Well, I didn't want to do two movie posts in a row like this, but last night I caught the entirety of Man on Fire for the first time (I'd seen bits and pieces of it on pay-cable several times, though) and realized that I just had to put down a few thoughts about the flick. (Warning here: I'm going to reveal some plot details, so those who haven't seen it but plan to should probably back away now.)
First of all, it's got impeccable credentials on the acting side. Denzel Washington, Christopher Walken, Dakota Fanning, even Mark Anthony are great actors who are working at the top of their game here. (Tell you what, just check out the IMDB listing for the flick here for a detailed cast listing.) Washington in particular gives one of his best performances as a very human monster of an antihero, blunt and bloated at times, but sensitive and heartfelt at others. It's also got the great writer/and-sometimes-director Brian Helgeland (wrote and directed A Knight's Tale, best remembered by me as the writer of the utterly brilliant LA Confidential) on the screenplay side. Helgeland doesn't do his best work here; the film is very formulaic in its structure and relies heavily on overdone cliches (killer with a heart of gold, etc.), but for a genre flick it more-or-less gets the job done, and certain sequences (of both the action and character-based variety) are among the best I've seen of the type.

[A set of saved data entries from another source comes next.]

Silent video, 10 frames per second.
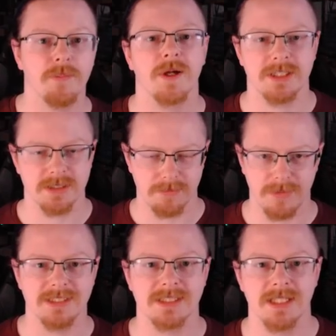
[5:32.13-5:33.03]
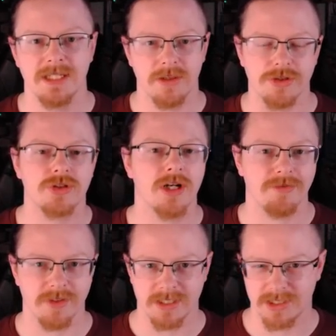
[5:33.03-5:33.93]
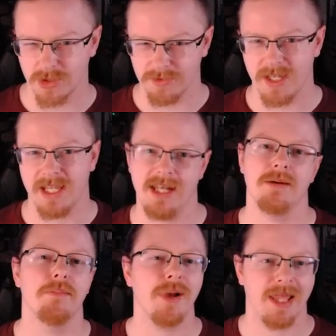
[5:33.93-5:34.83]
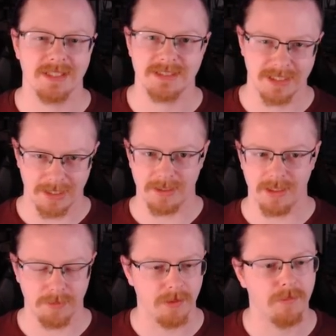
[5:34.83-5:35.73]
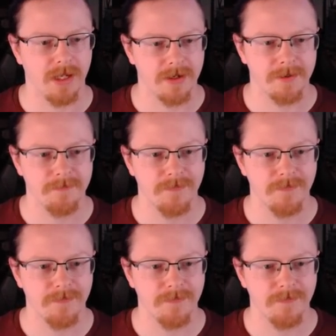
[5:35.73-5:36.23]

because it means the traffic is sort of hidden and blends in a little bit better.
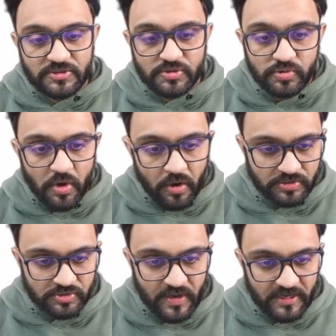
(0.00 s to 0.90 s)
too long
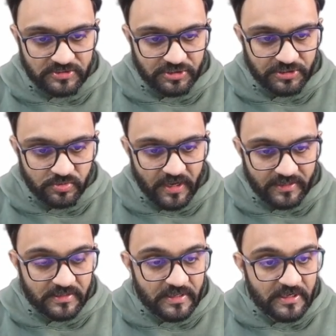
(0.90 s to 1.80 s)
to actually do that.
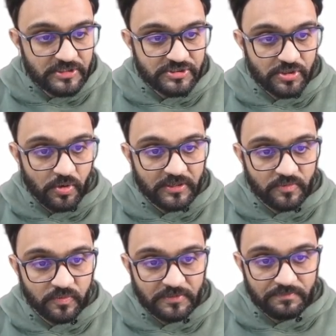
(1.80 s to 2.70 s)
So it,
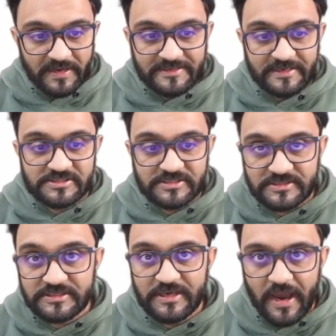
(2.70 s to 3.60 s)
it might take
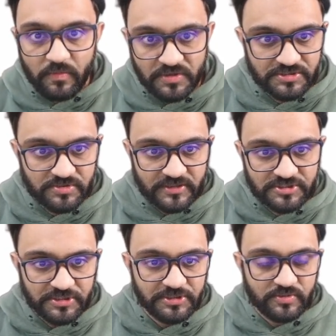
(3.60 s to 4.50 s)
60 hours to
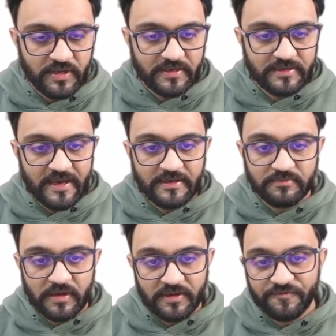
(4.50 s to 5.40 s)
actually do that. And
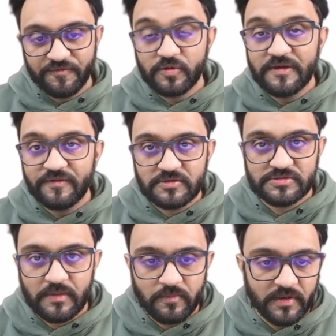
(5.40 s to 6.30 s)
uh, if you give it to
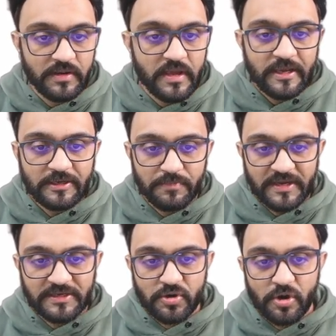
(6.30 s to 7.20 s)
someone, it
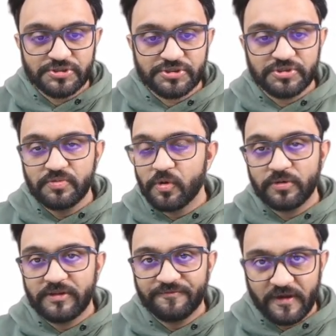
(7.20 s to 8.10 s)
might cost you more
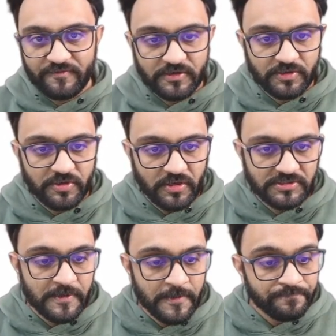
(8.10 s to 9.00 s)
than $500.
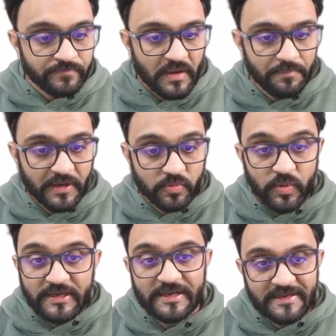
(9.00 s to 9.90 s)
But we
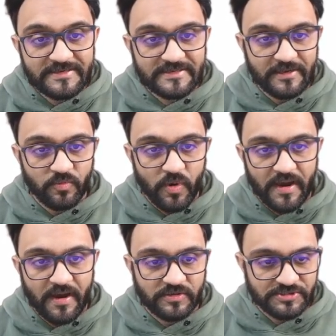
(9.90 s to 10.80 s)
did it in one
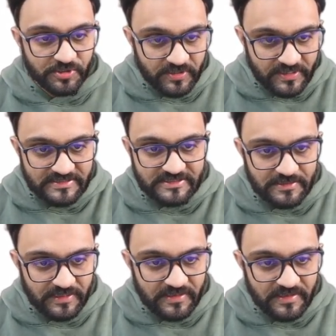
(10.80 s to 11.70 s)
hour. So you can see
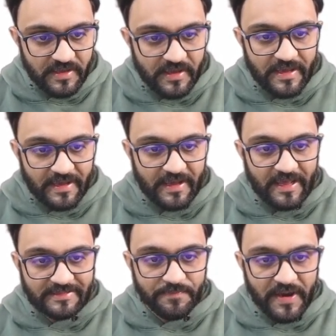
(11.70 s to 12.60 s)
me uh, at
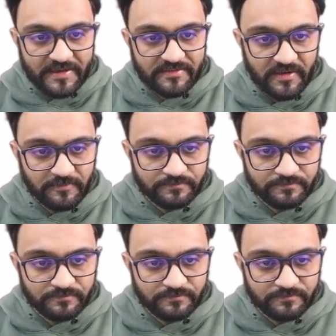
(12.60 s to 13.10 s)
the back there.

But the thing that really made me want to write about this movie was the direction. Tony Scott is probably best known as the guy who directed Top Gun and for his long-time partnership with Jerry Bruckheimer and Don Simpson (before the death of the latter), and given his career there was really no reason to ever think that he'd do anything really special with his life, other than make really good examples of high-octane action pictures. And there's nothing wrong with that -- Lord knows that really solid genre flicks are as hard to make as anything else, and action filmmakers in particular tend to reduce their flicks to overedited mush with a lack of anything cohesive to the story. Most action movies are just plain bad, and even if Tony Scott was producing mediocre product, it was still better than most of the junk out there.

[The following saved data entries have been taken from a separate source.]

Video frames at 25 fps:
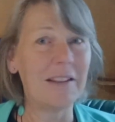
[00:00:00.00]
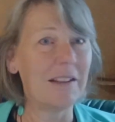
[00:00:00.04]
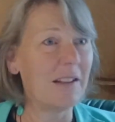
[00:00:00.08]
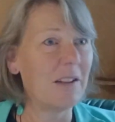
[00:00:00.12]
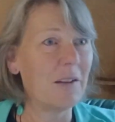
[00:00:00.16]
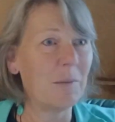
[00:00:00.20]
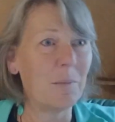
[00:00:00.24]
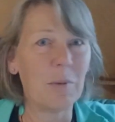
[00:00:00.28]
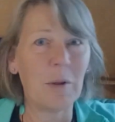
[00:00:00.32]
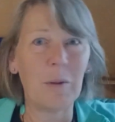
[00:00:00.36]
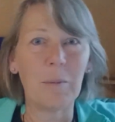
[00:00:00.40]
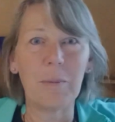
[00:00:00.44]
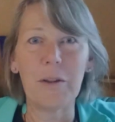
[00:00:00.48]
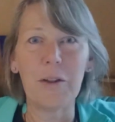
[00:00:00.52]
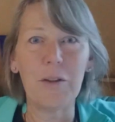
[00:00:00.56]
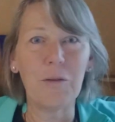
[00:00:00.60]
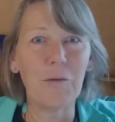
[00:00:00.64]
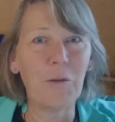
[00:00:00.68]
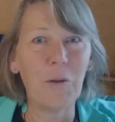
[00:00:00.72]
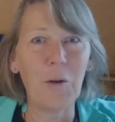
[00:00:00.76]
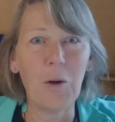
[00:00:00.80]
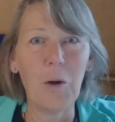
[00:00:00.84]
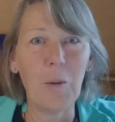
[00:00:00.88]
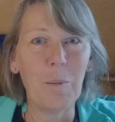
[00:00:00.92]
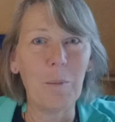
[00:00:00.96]
and he's published
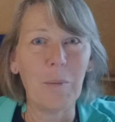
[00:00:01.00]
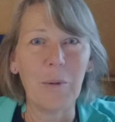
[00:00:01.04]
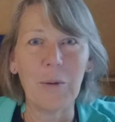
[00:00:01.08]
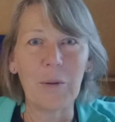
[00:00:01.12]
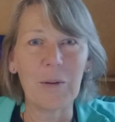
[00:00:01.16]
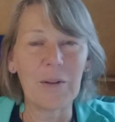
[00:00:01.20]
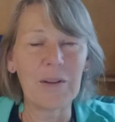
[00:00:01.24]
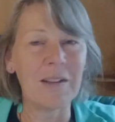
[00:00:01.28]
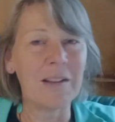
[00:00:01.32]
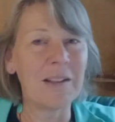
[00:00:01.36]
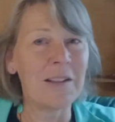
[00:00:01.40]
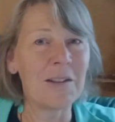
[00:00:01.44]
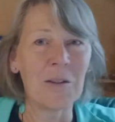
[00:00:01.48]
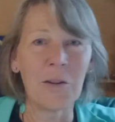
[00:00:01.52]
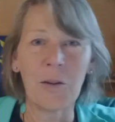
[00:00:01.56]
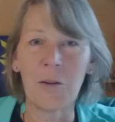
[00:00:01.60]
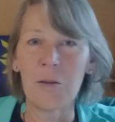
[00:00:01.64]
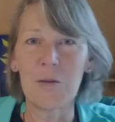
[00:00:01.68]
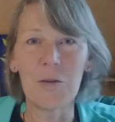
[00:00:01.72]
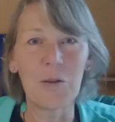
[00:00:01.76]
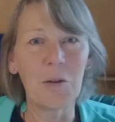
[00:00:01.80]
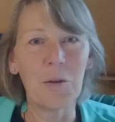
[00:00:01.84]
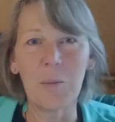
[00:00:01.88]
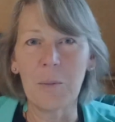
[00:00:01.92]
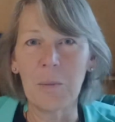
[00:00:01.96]
4 books and he's
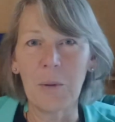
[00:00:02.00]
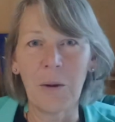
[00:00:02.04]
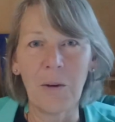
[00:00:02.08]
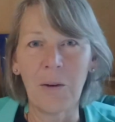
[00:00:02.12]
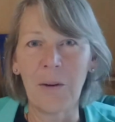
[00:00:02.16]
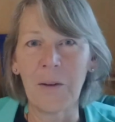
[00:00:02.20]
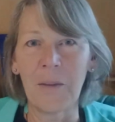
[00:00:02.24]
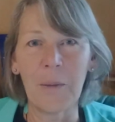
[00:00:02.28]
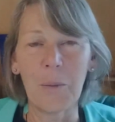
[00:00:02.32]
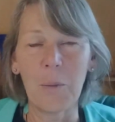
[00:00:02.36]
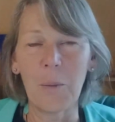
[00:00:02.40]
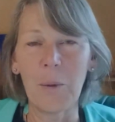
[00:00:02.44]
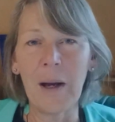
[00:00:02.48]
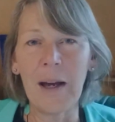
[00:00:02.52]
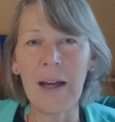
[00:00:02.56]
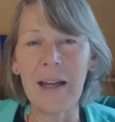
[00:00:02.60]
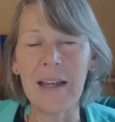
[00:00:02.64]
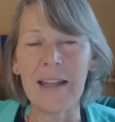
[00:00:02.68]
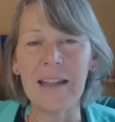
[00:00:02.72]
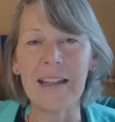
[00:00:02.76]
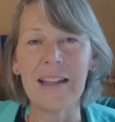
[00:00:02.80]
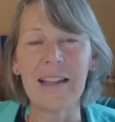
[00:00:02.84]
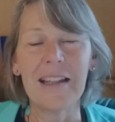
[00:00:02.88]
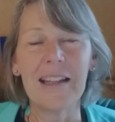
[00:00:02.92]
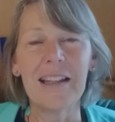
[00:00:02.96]
got 2 more on the
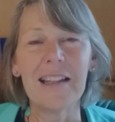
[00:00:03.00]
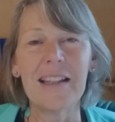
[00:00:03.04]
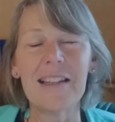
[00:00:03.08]
way.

But Man on Fire almost takes its basic source material (I haven't read the book, so I'm referring to the screenplay as-filmed here) and raises it to a whole other level. Scott uses the appearance of hand-cranked cameras, multiple exposures, and whiplash editing to build whole nuances of meaning and structure onto what is, really, a very trite and overdone story about murder and mayhem. I am always the most respectful of artists who, in whichever medium they choose, work to actively expand and redefine the very language of that medium -- in the filmmaking world, historical examples being many of the men I praised in my last post. There are only a handful of filmmakers today that I feel are honestly expanding the horizons of cinema in this way (Darren Aronofsky, Paul Thomas Anderson, Oliver Stone, David Fincher and Quentin Tarantino to a lesser extent), and most of these filmmakers are working in the doldrums of the industry, working for peanuts to expand their art. Tony Scott, I must say, impresses me with the way he is working on just such a project, and in a major studio film, no-less.

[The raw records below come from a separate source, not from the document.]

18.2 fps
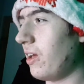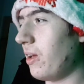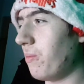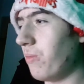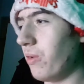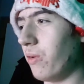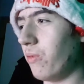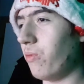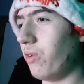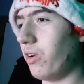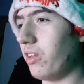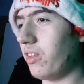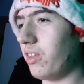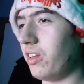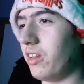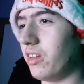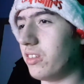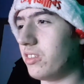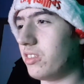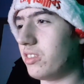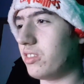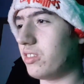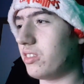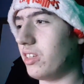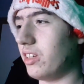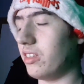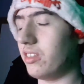but really
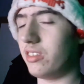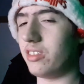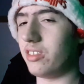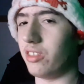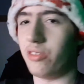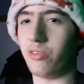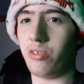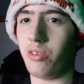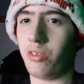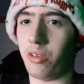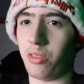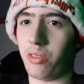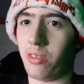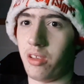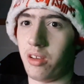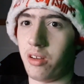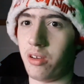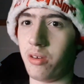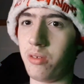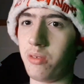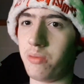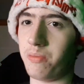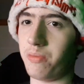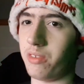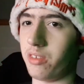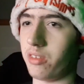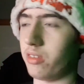it's the truth, you know?
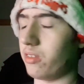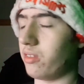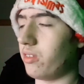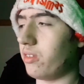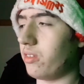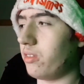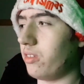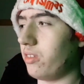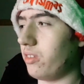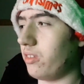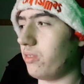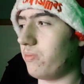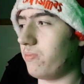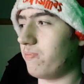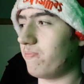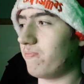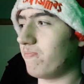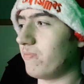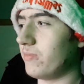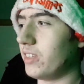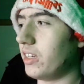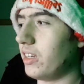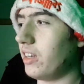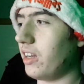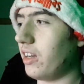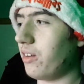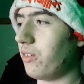
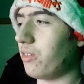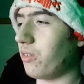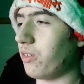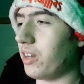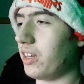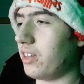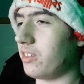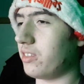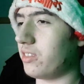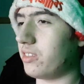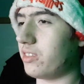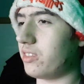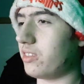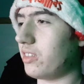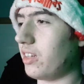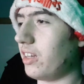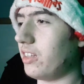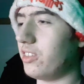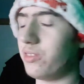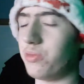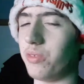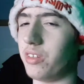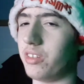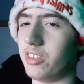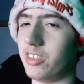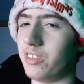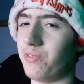I don't know, guys. I just
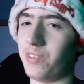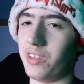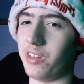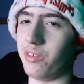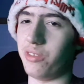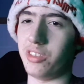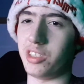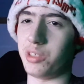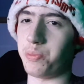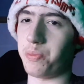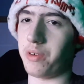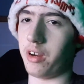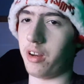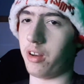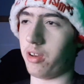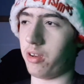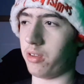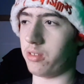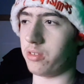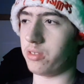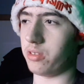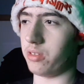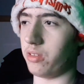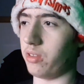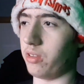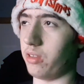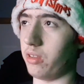want this video to spread out
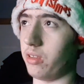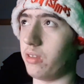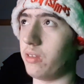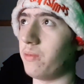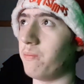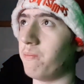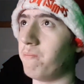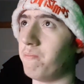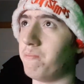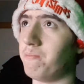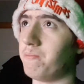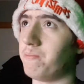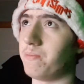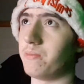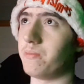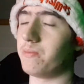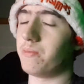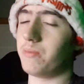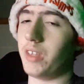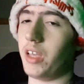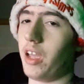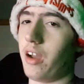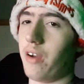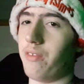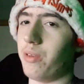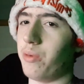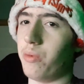to
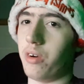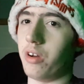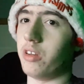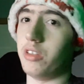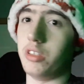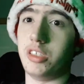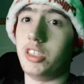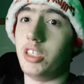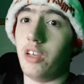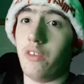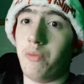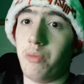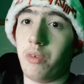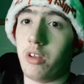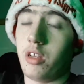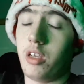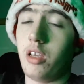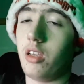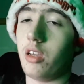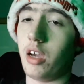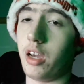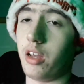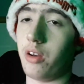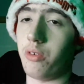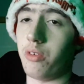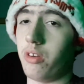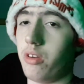everyone to save money.
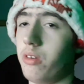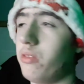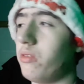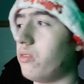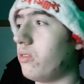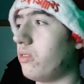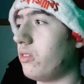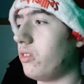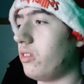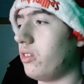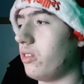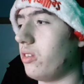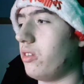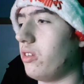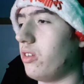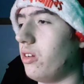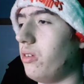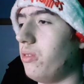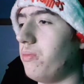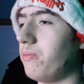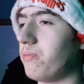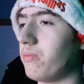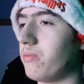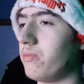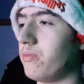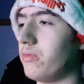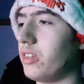I don't know, you know?
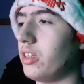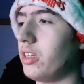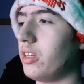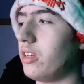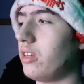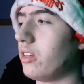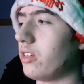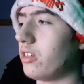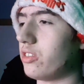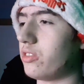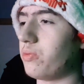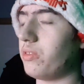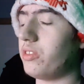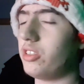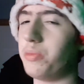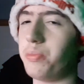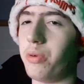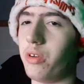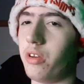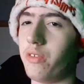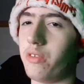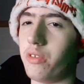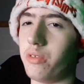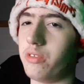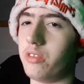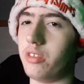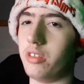Because what's the point of
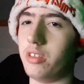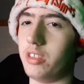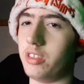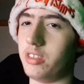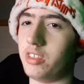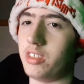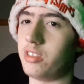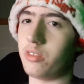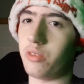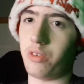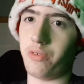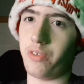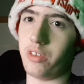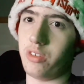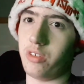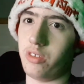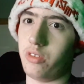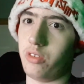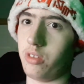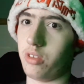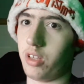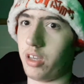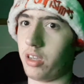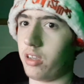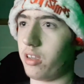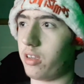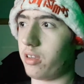going to a Disney store if I do
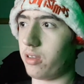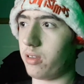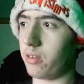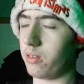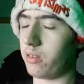like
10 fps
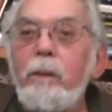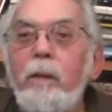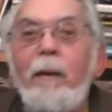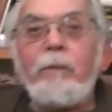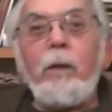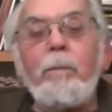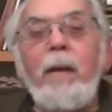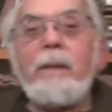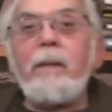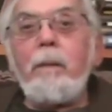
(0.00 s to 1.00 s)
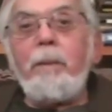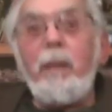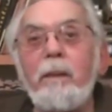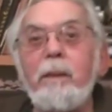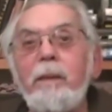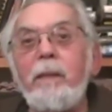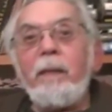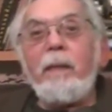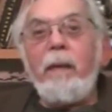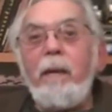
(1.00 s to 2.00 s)
You have to go back to the
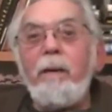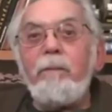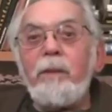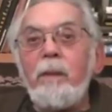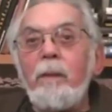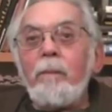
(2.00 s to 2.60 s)
Paleolithic caves.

I'm really excited at the prospect of seeing Scott's upcoming Domino now, for I believe that even if the film fails, that it will at least be an interesting failure.
Okay, no more movie posts for awhile. Hopefully in the next day or so I can get one out about the nature of scientific education and dissemination of information, and the way people misunderstand scientific progress by oversimplistic thinking. 'Til then.